▶ [EXERCISE DETAILS] Copy each line below as it stands, but skip any picture it contains.

Saved data entries:

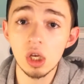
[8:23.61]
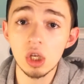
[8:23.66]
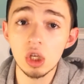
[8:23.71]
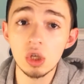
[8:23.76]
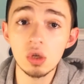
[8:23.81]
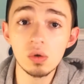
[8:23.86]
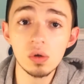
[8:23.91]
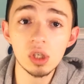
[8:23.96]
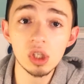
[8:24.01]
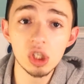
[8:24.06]

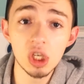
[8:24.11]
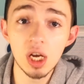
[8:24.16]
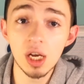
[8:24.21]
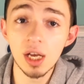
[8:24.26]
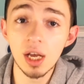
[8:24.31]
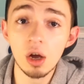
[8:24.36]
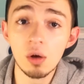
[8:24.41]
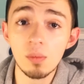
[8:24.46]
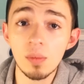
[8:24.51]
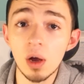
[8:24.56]
You can check
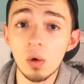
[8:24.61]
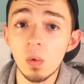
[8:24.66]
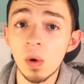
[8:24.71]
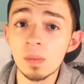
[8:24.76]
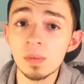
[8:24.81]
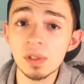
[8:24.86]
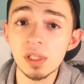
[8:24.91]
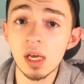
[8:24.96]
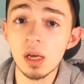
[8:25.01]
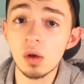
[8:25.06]
out my
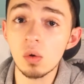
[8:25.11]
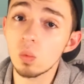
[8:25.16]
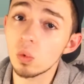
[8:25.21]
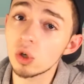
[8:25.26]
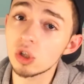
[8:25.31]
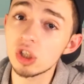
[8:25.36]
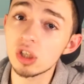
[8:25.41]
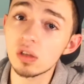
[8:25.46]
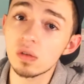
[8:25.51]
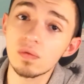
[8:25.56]
website,
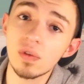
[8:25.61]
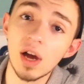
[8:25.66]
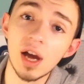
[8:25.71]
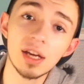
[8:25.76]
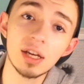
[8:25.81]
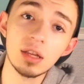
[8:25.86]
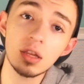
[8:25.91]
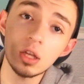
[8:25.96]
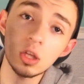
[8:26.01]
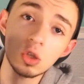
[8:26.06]
which you can
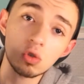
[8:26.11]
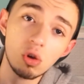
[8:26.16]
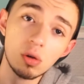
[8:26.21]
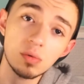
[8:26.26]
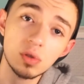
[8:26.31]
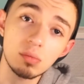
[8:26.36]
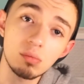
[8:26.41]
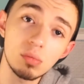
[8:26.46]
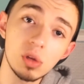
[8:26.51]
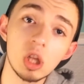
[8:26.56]
find in the
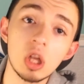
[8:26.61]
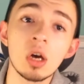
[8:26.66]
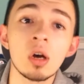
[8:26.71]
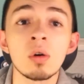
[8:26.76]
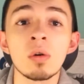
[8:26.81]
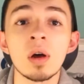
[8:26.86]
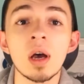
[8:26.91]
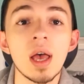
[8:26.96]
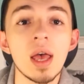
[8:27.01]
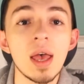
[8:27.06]
description
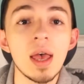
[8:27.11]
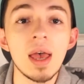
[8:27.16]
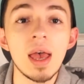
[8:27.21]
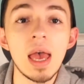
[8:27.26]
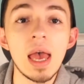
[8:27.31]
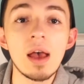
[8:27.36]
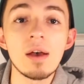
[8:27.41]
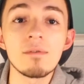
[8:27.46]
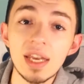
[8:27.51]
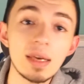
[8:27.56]
below.
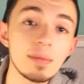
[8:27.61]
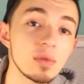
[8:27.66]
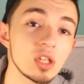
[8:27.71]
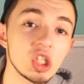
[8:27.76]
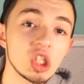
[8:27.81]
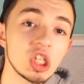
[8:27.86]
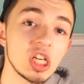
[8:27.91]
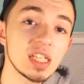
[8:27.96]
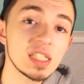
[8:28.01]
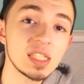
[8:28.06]
My name
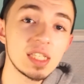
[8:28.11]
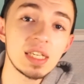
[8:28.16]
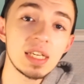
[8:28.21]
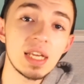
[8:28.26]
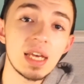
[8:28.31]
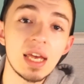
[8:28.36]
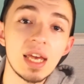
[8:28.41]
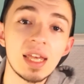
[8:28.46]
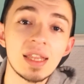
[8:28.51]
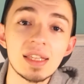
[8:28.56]
is Jason,
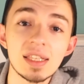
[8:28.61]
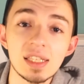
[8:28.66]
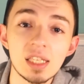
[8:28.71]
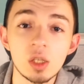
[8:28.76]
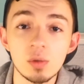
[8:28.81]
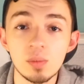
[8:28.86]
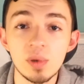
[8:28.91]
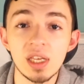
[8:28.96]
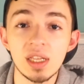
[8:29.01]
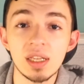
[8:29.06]
and this
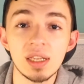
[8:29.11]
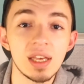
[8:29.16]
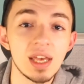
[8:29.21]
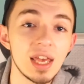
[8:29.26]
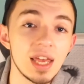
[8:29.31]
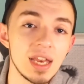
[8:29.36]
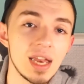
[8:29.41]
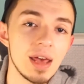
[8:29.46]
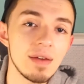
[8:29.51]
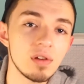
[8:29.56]
has been
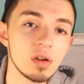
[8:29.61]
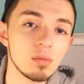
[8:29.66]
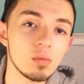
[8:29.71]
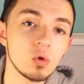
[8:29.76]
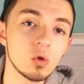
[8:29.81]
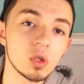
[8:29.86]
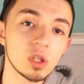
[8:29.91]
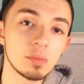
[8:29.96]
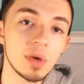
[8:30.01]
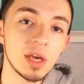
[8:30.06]

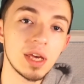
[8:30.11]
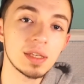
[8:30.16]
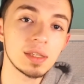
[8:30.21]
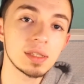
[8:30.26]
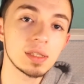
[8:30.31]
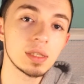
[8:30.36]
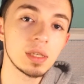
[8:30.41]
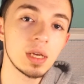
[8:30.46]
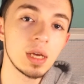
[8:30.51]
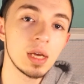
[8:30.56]
Inevitable
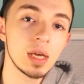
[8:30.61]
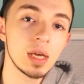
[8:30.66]
Space.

▶ [RESULT OF THIS EXERCISE]
[8:23.61]
[8:23.66]
[8:23.71]
[8:23.76]
[8:23.81]
[8:23.86]
[8:23.91]
[8:23.96]
[8:24.01]
[8:24.06]

[8:24.11]
[8:24.16]
[8:24.21]
[8:24.26]
[8:24.31]
[8:24.36]
[8:24.41]
[8:24.46]
[8:24.51]
[8:24.56]
You can check
[8:24.61]
[8:24.66]
[8:24.71]
[8:24.76]
[8:24.81]
[8:24.86]
[8:24.91]
[8:24.96]
[8:25.01]
[8:25.06]
out my
[8:25.11]
[8:25.16]
[8:25.21]
[8:25.26]
[8:25.31]
[8:25.36]
[8:25.41]
[8:25.46]
[8:25.51]
[8:25.56]
website,
[8:25.61]
[8:25.66]
[8:25.71]
[8:25.76]
[8:25.81]
[8:25.86]
[8:25.91]
[8:25.96]
[8:26.01]
[8:26.06]
which you can
[8:26.11]
[8:26.16]
[8:26.21]
[8:26.26]
[8:26.31]
[8:26.36]
[8:26.41]
[8:26.46]
[8:26.51]
[8:26.56]
find in the
[8:26.61]
[8:26.66]
[8:26.71]
[8:26.76]
[8:26.81]
[8:26.86]
[8:26.91]
[8:26.96]
[8:27.01]
[8:27.06]
description
[8:27.11]
[8:27.16]
[8:27.21]
[8:27.26]
[8:27.31]
[8:27.36]
[8:27.41]
[8:27.46]
[8:27.51]
[8:27.56]
below.
[8:27.61]
[8:27.66]
[8:27.71]
[8:27.76]
[8:27.81]
[8:27.86]
[8:27.91]
[8:27.96]
[8:28.01]
[8:28.06]
My name
[8:28.11]
[8:28.16]
[8:28.21]
[8:28.26]
[8:28.31]
[8:28.36]
[8:28.41]
[8:28.46]
[8:28.51]
[8:28.56]
is Jason,
[8:28.61]
[8:28.66]
[8:28.71]
[8:28.76]
[8:28.81]
[8:28.86]
[8:28.91]
[8:28.96]
[8:29.01]
[8:29.06]
and this
[8:29.11]
[8:29.16]
[8:29.21]
[8:29.26]
[8:29.31]
[8:29.36]
[8:29.41]
[8:29.46]
[8:29.51]
[8:29.56]
has been
[8:29.61]
[8:29.66]
[8:29.71]
[8:29.76]
[8:29.81]
[8:29.86]
[8:29.91]
[8:29.96]
[8:30.01]
[8:30.06]

[8:30.11]
[8:30.16]
[8:30.21]
[8:30.26]
[8:30.31]
[8:30.36]
[8:30.41]
[8:30.46]
[8:30.51]
[8:30.56]
Inevitable
[8:30.61]
[8:30.66]
Space.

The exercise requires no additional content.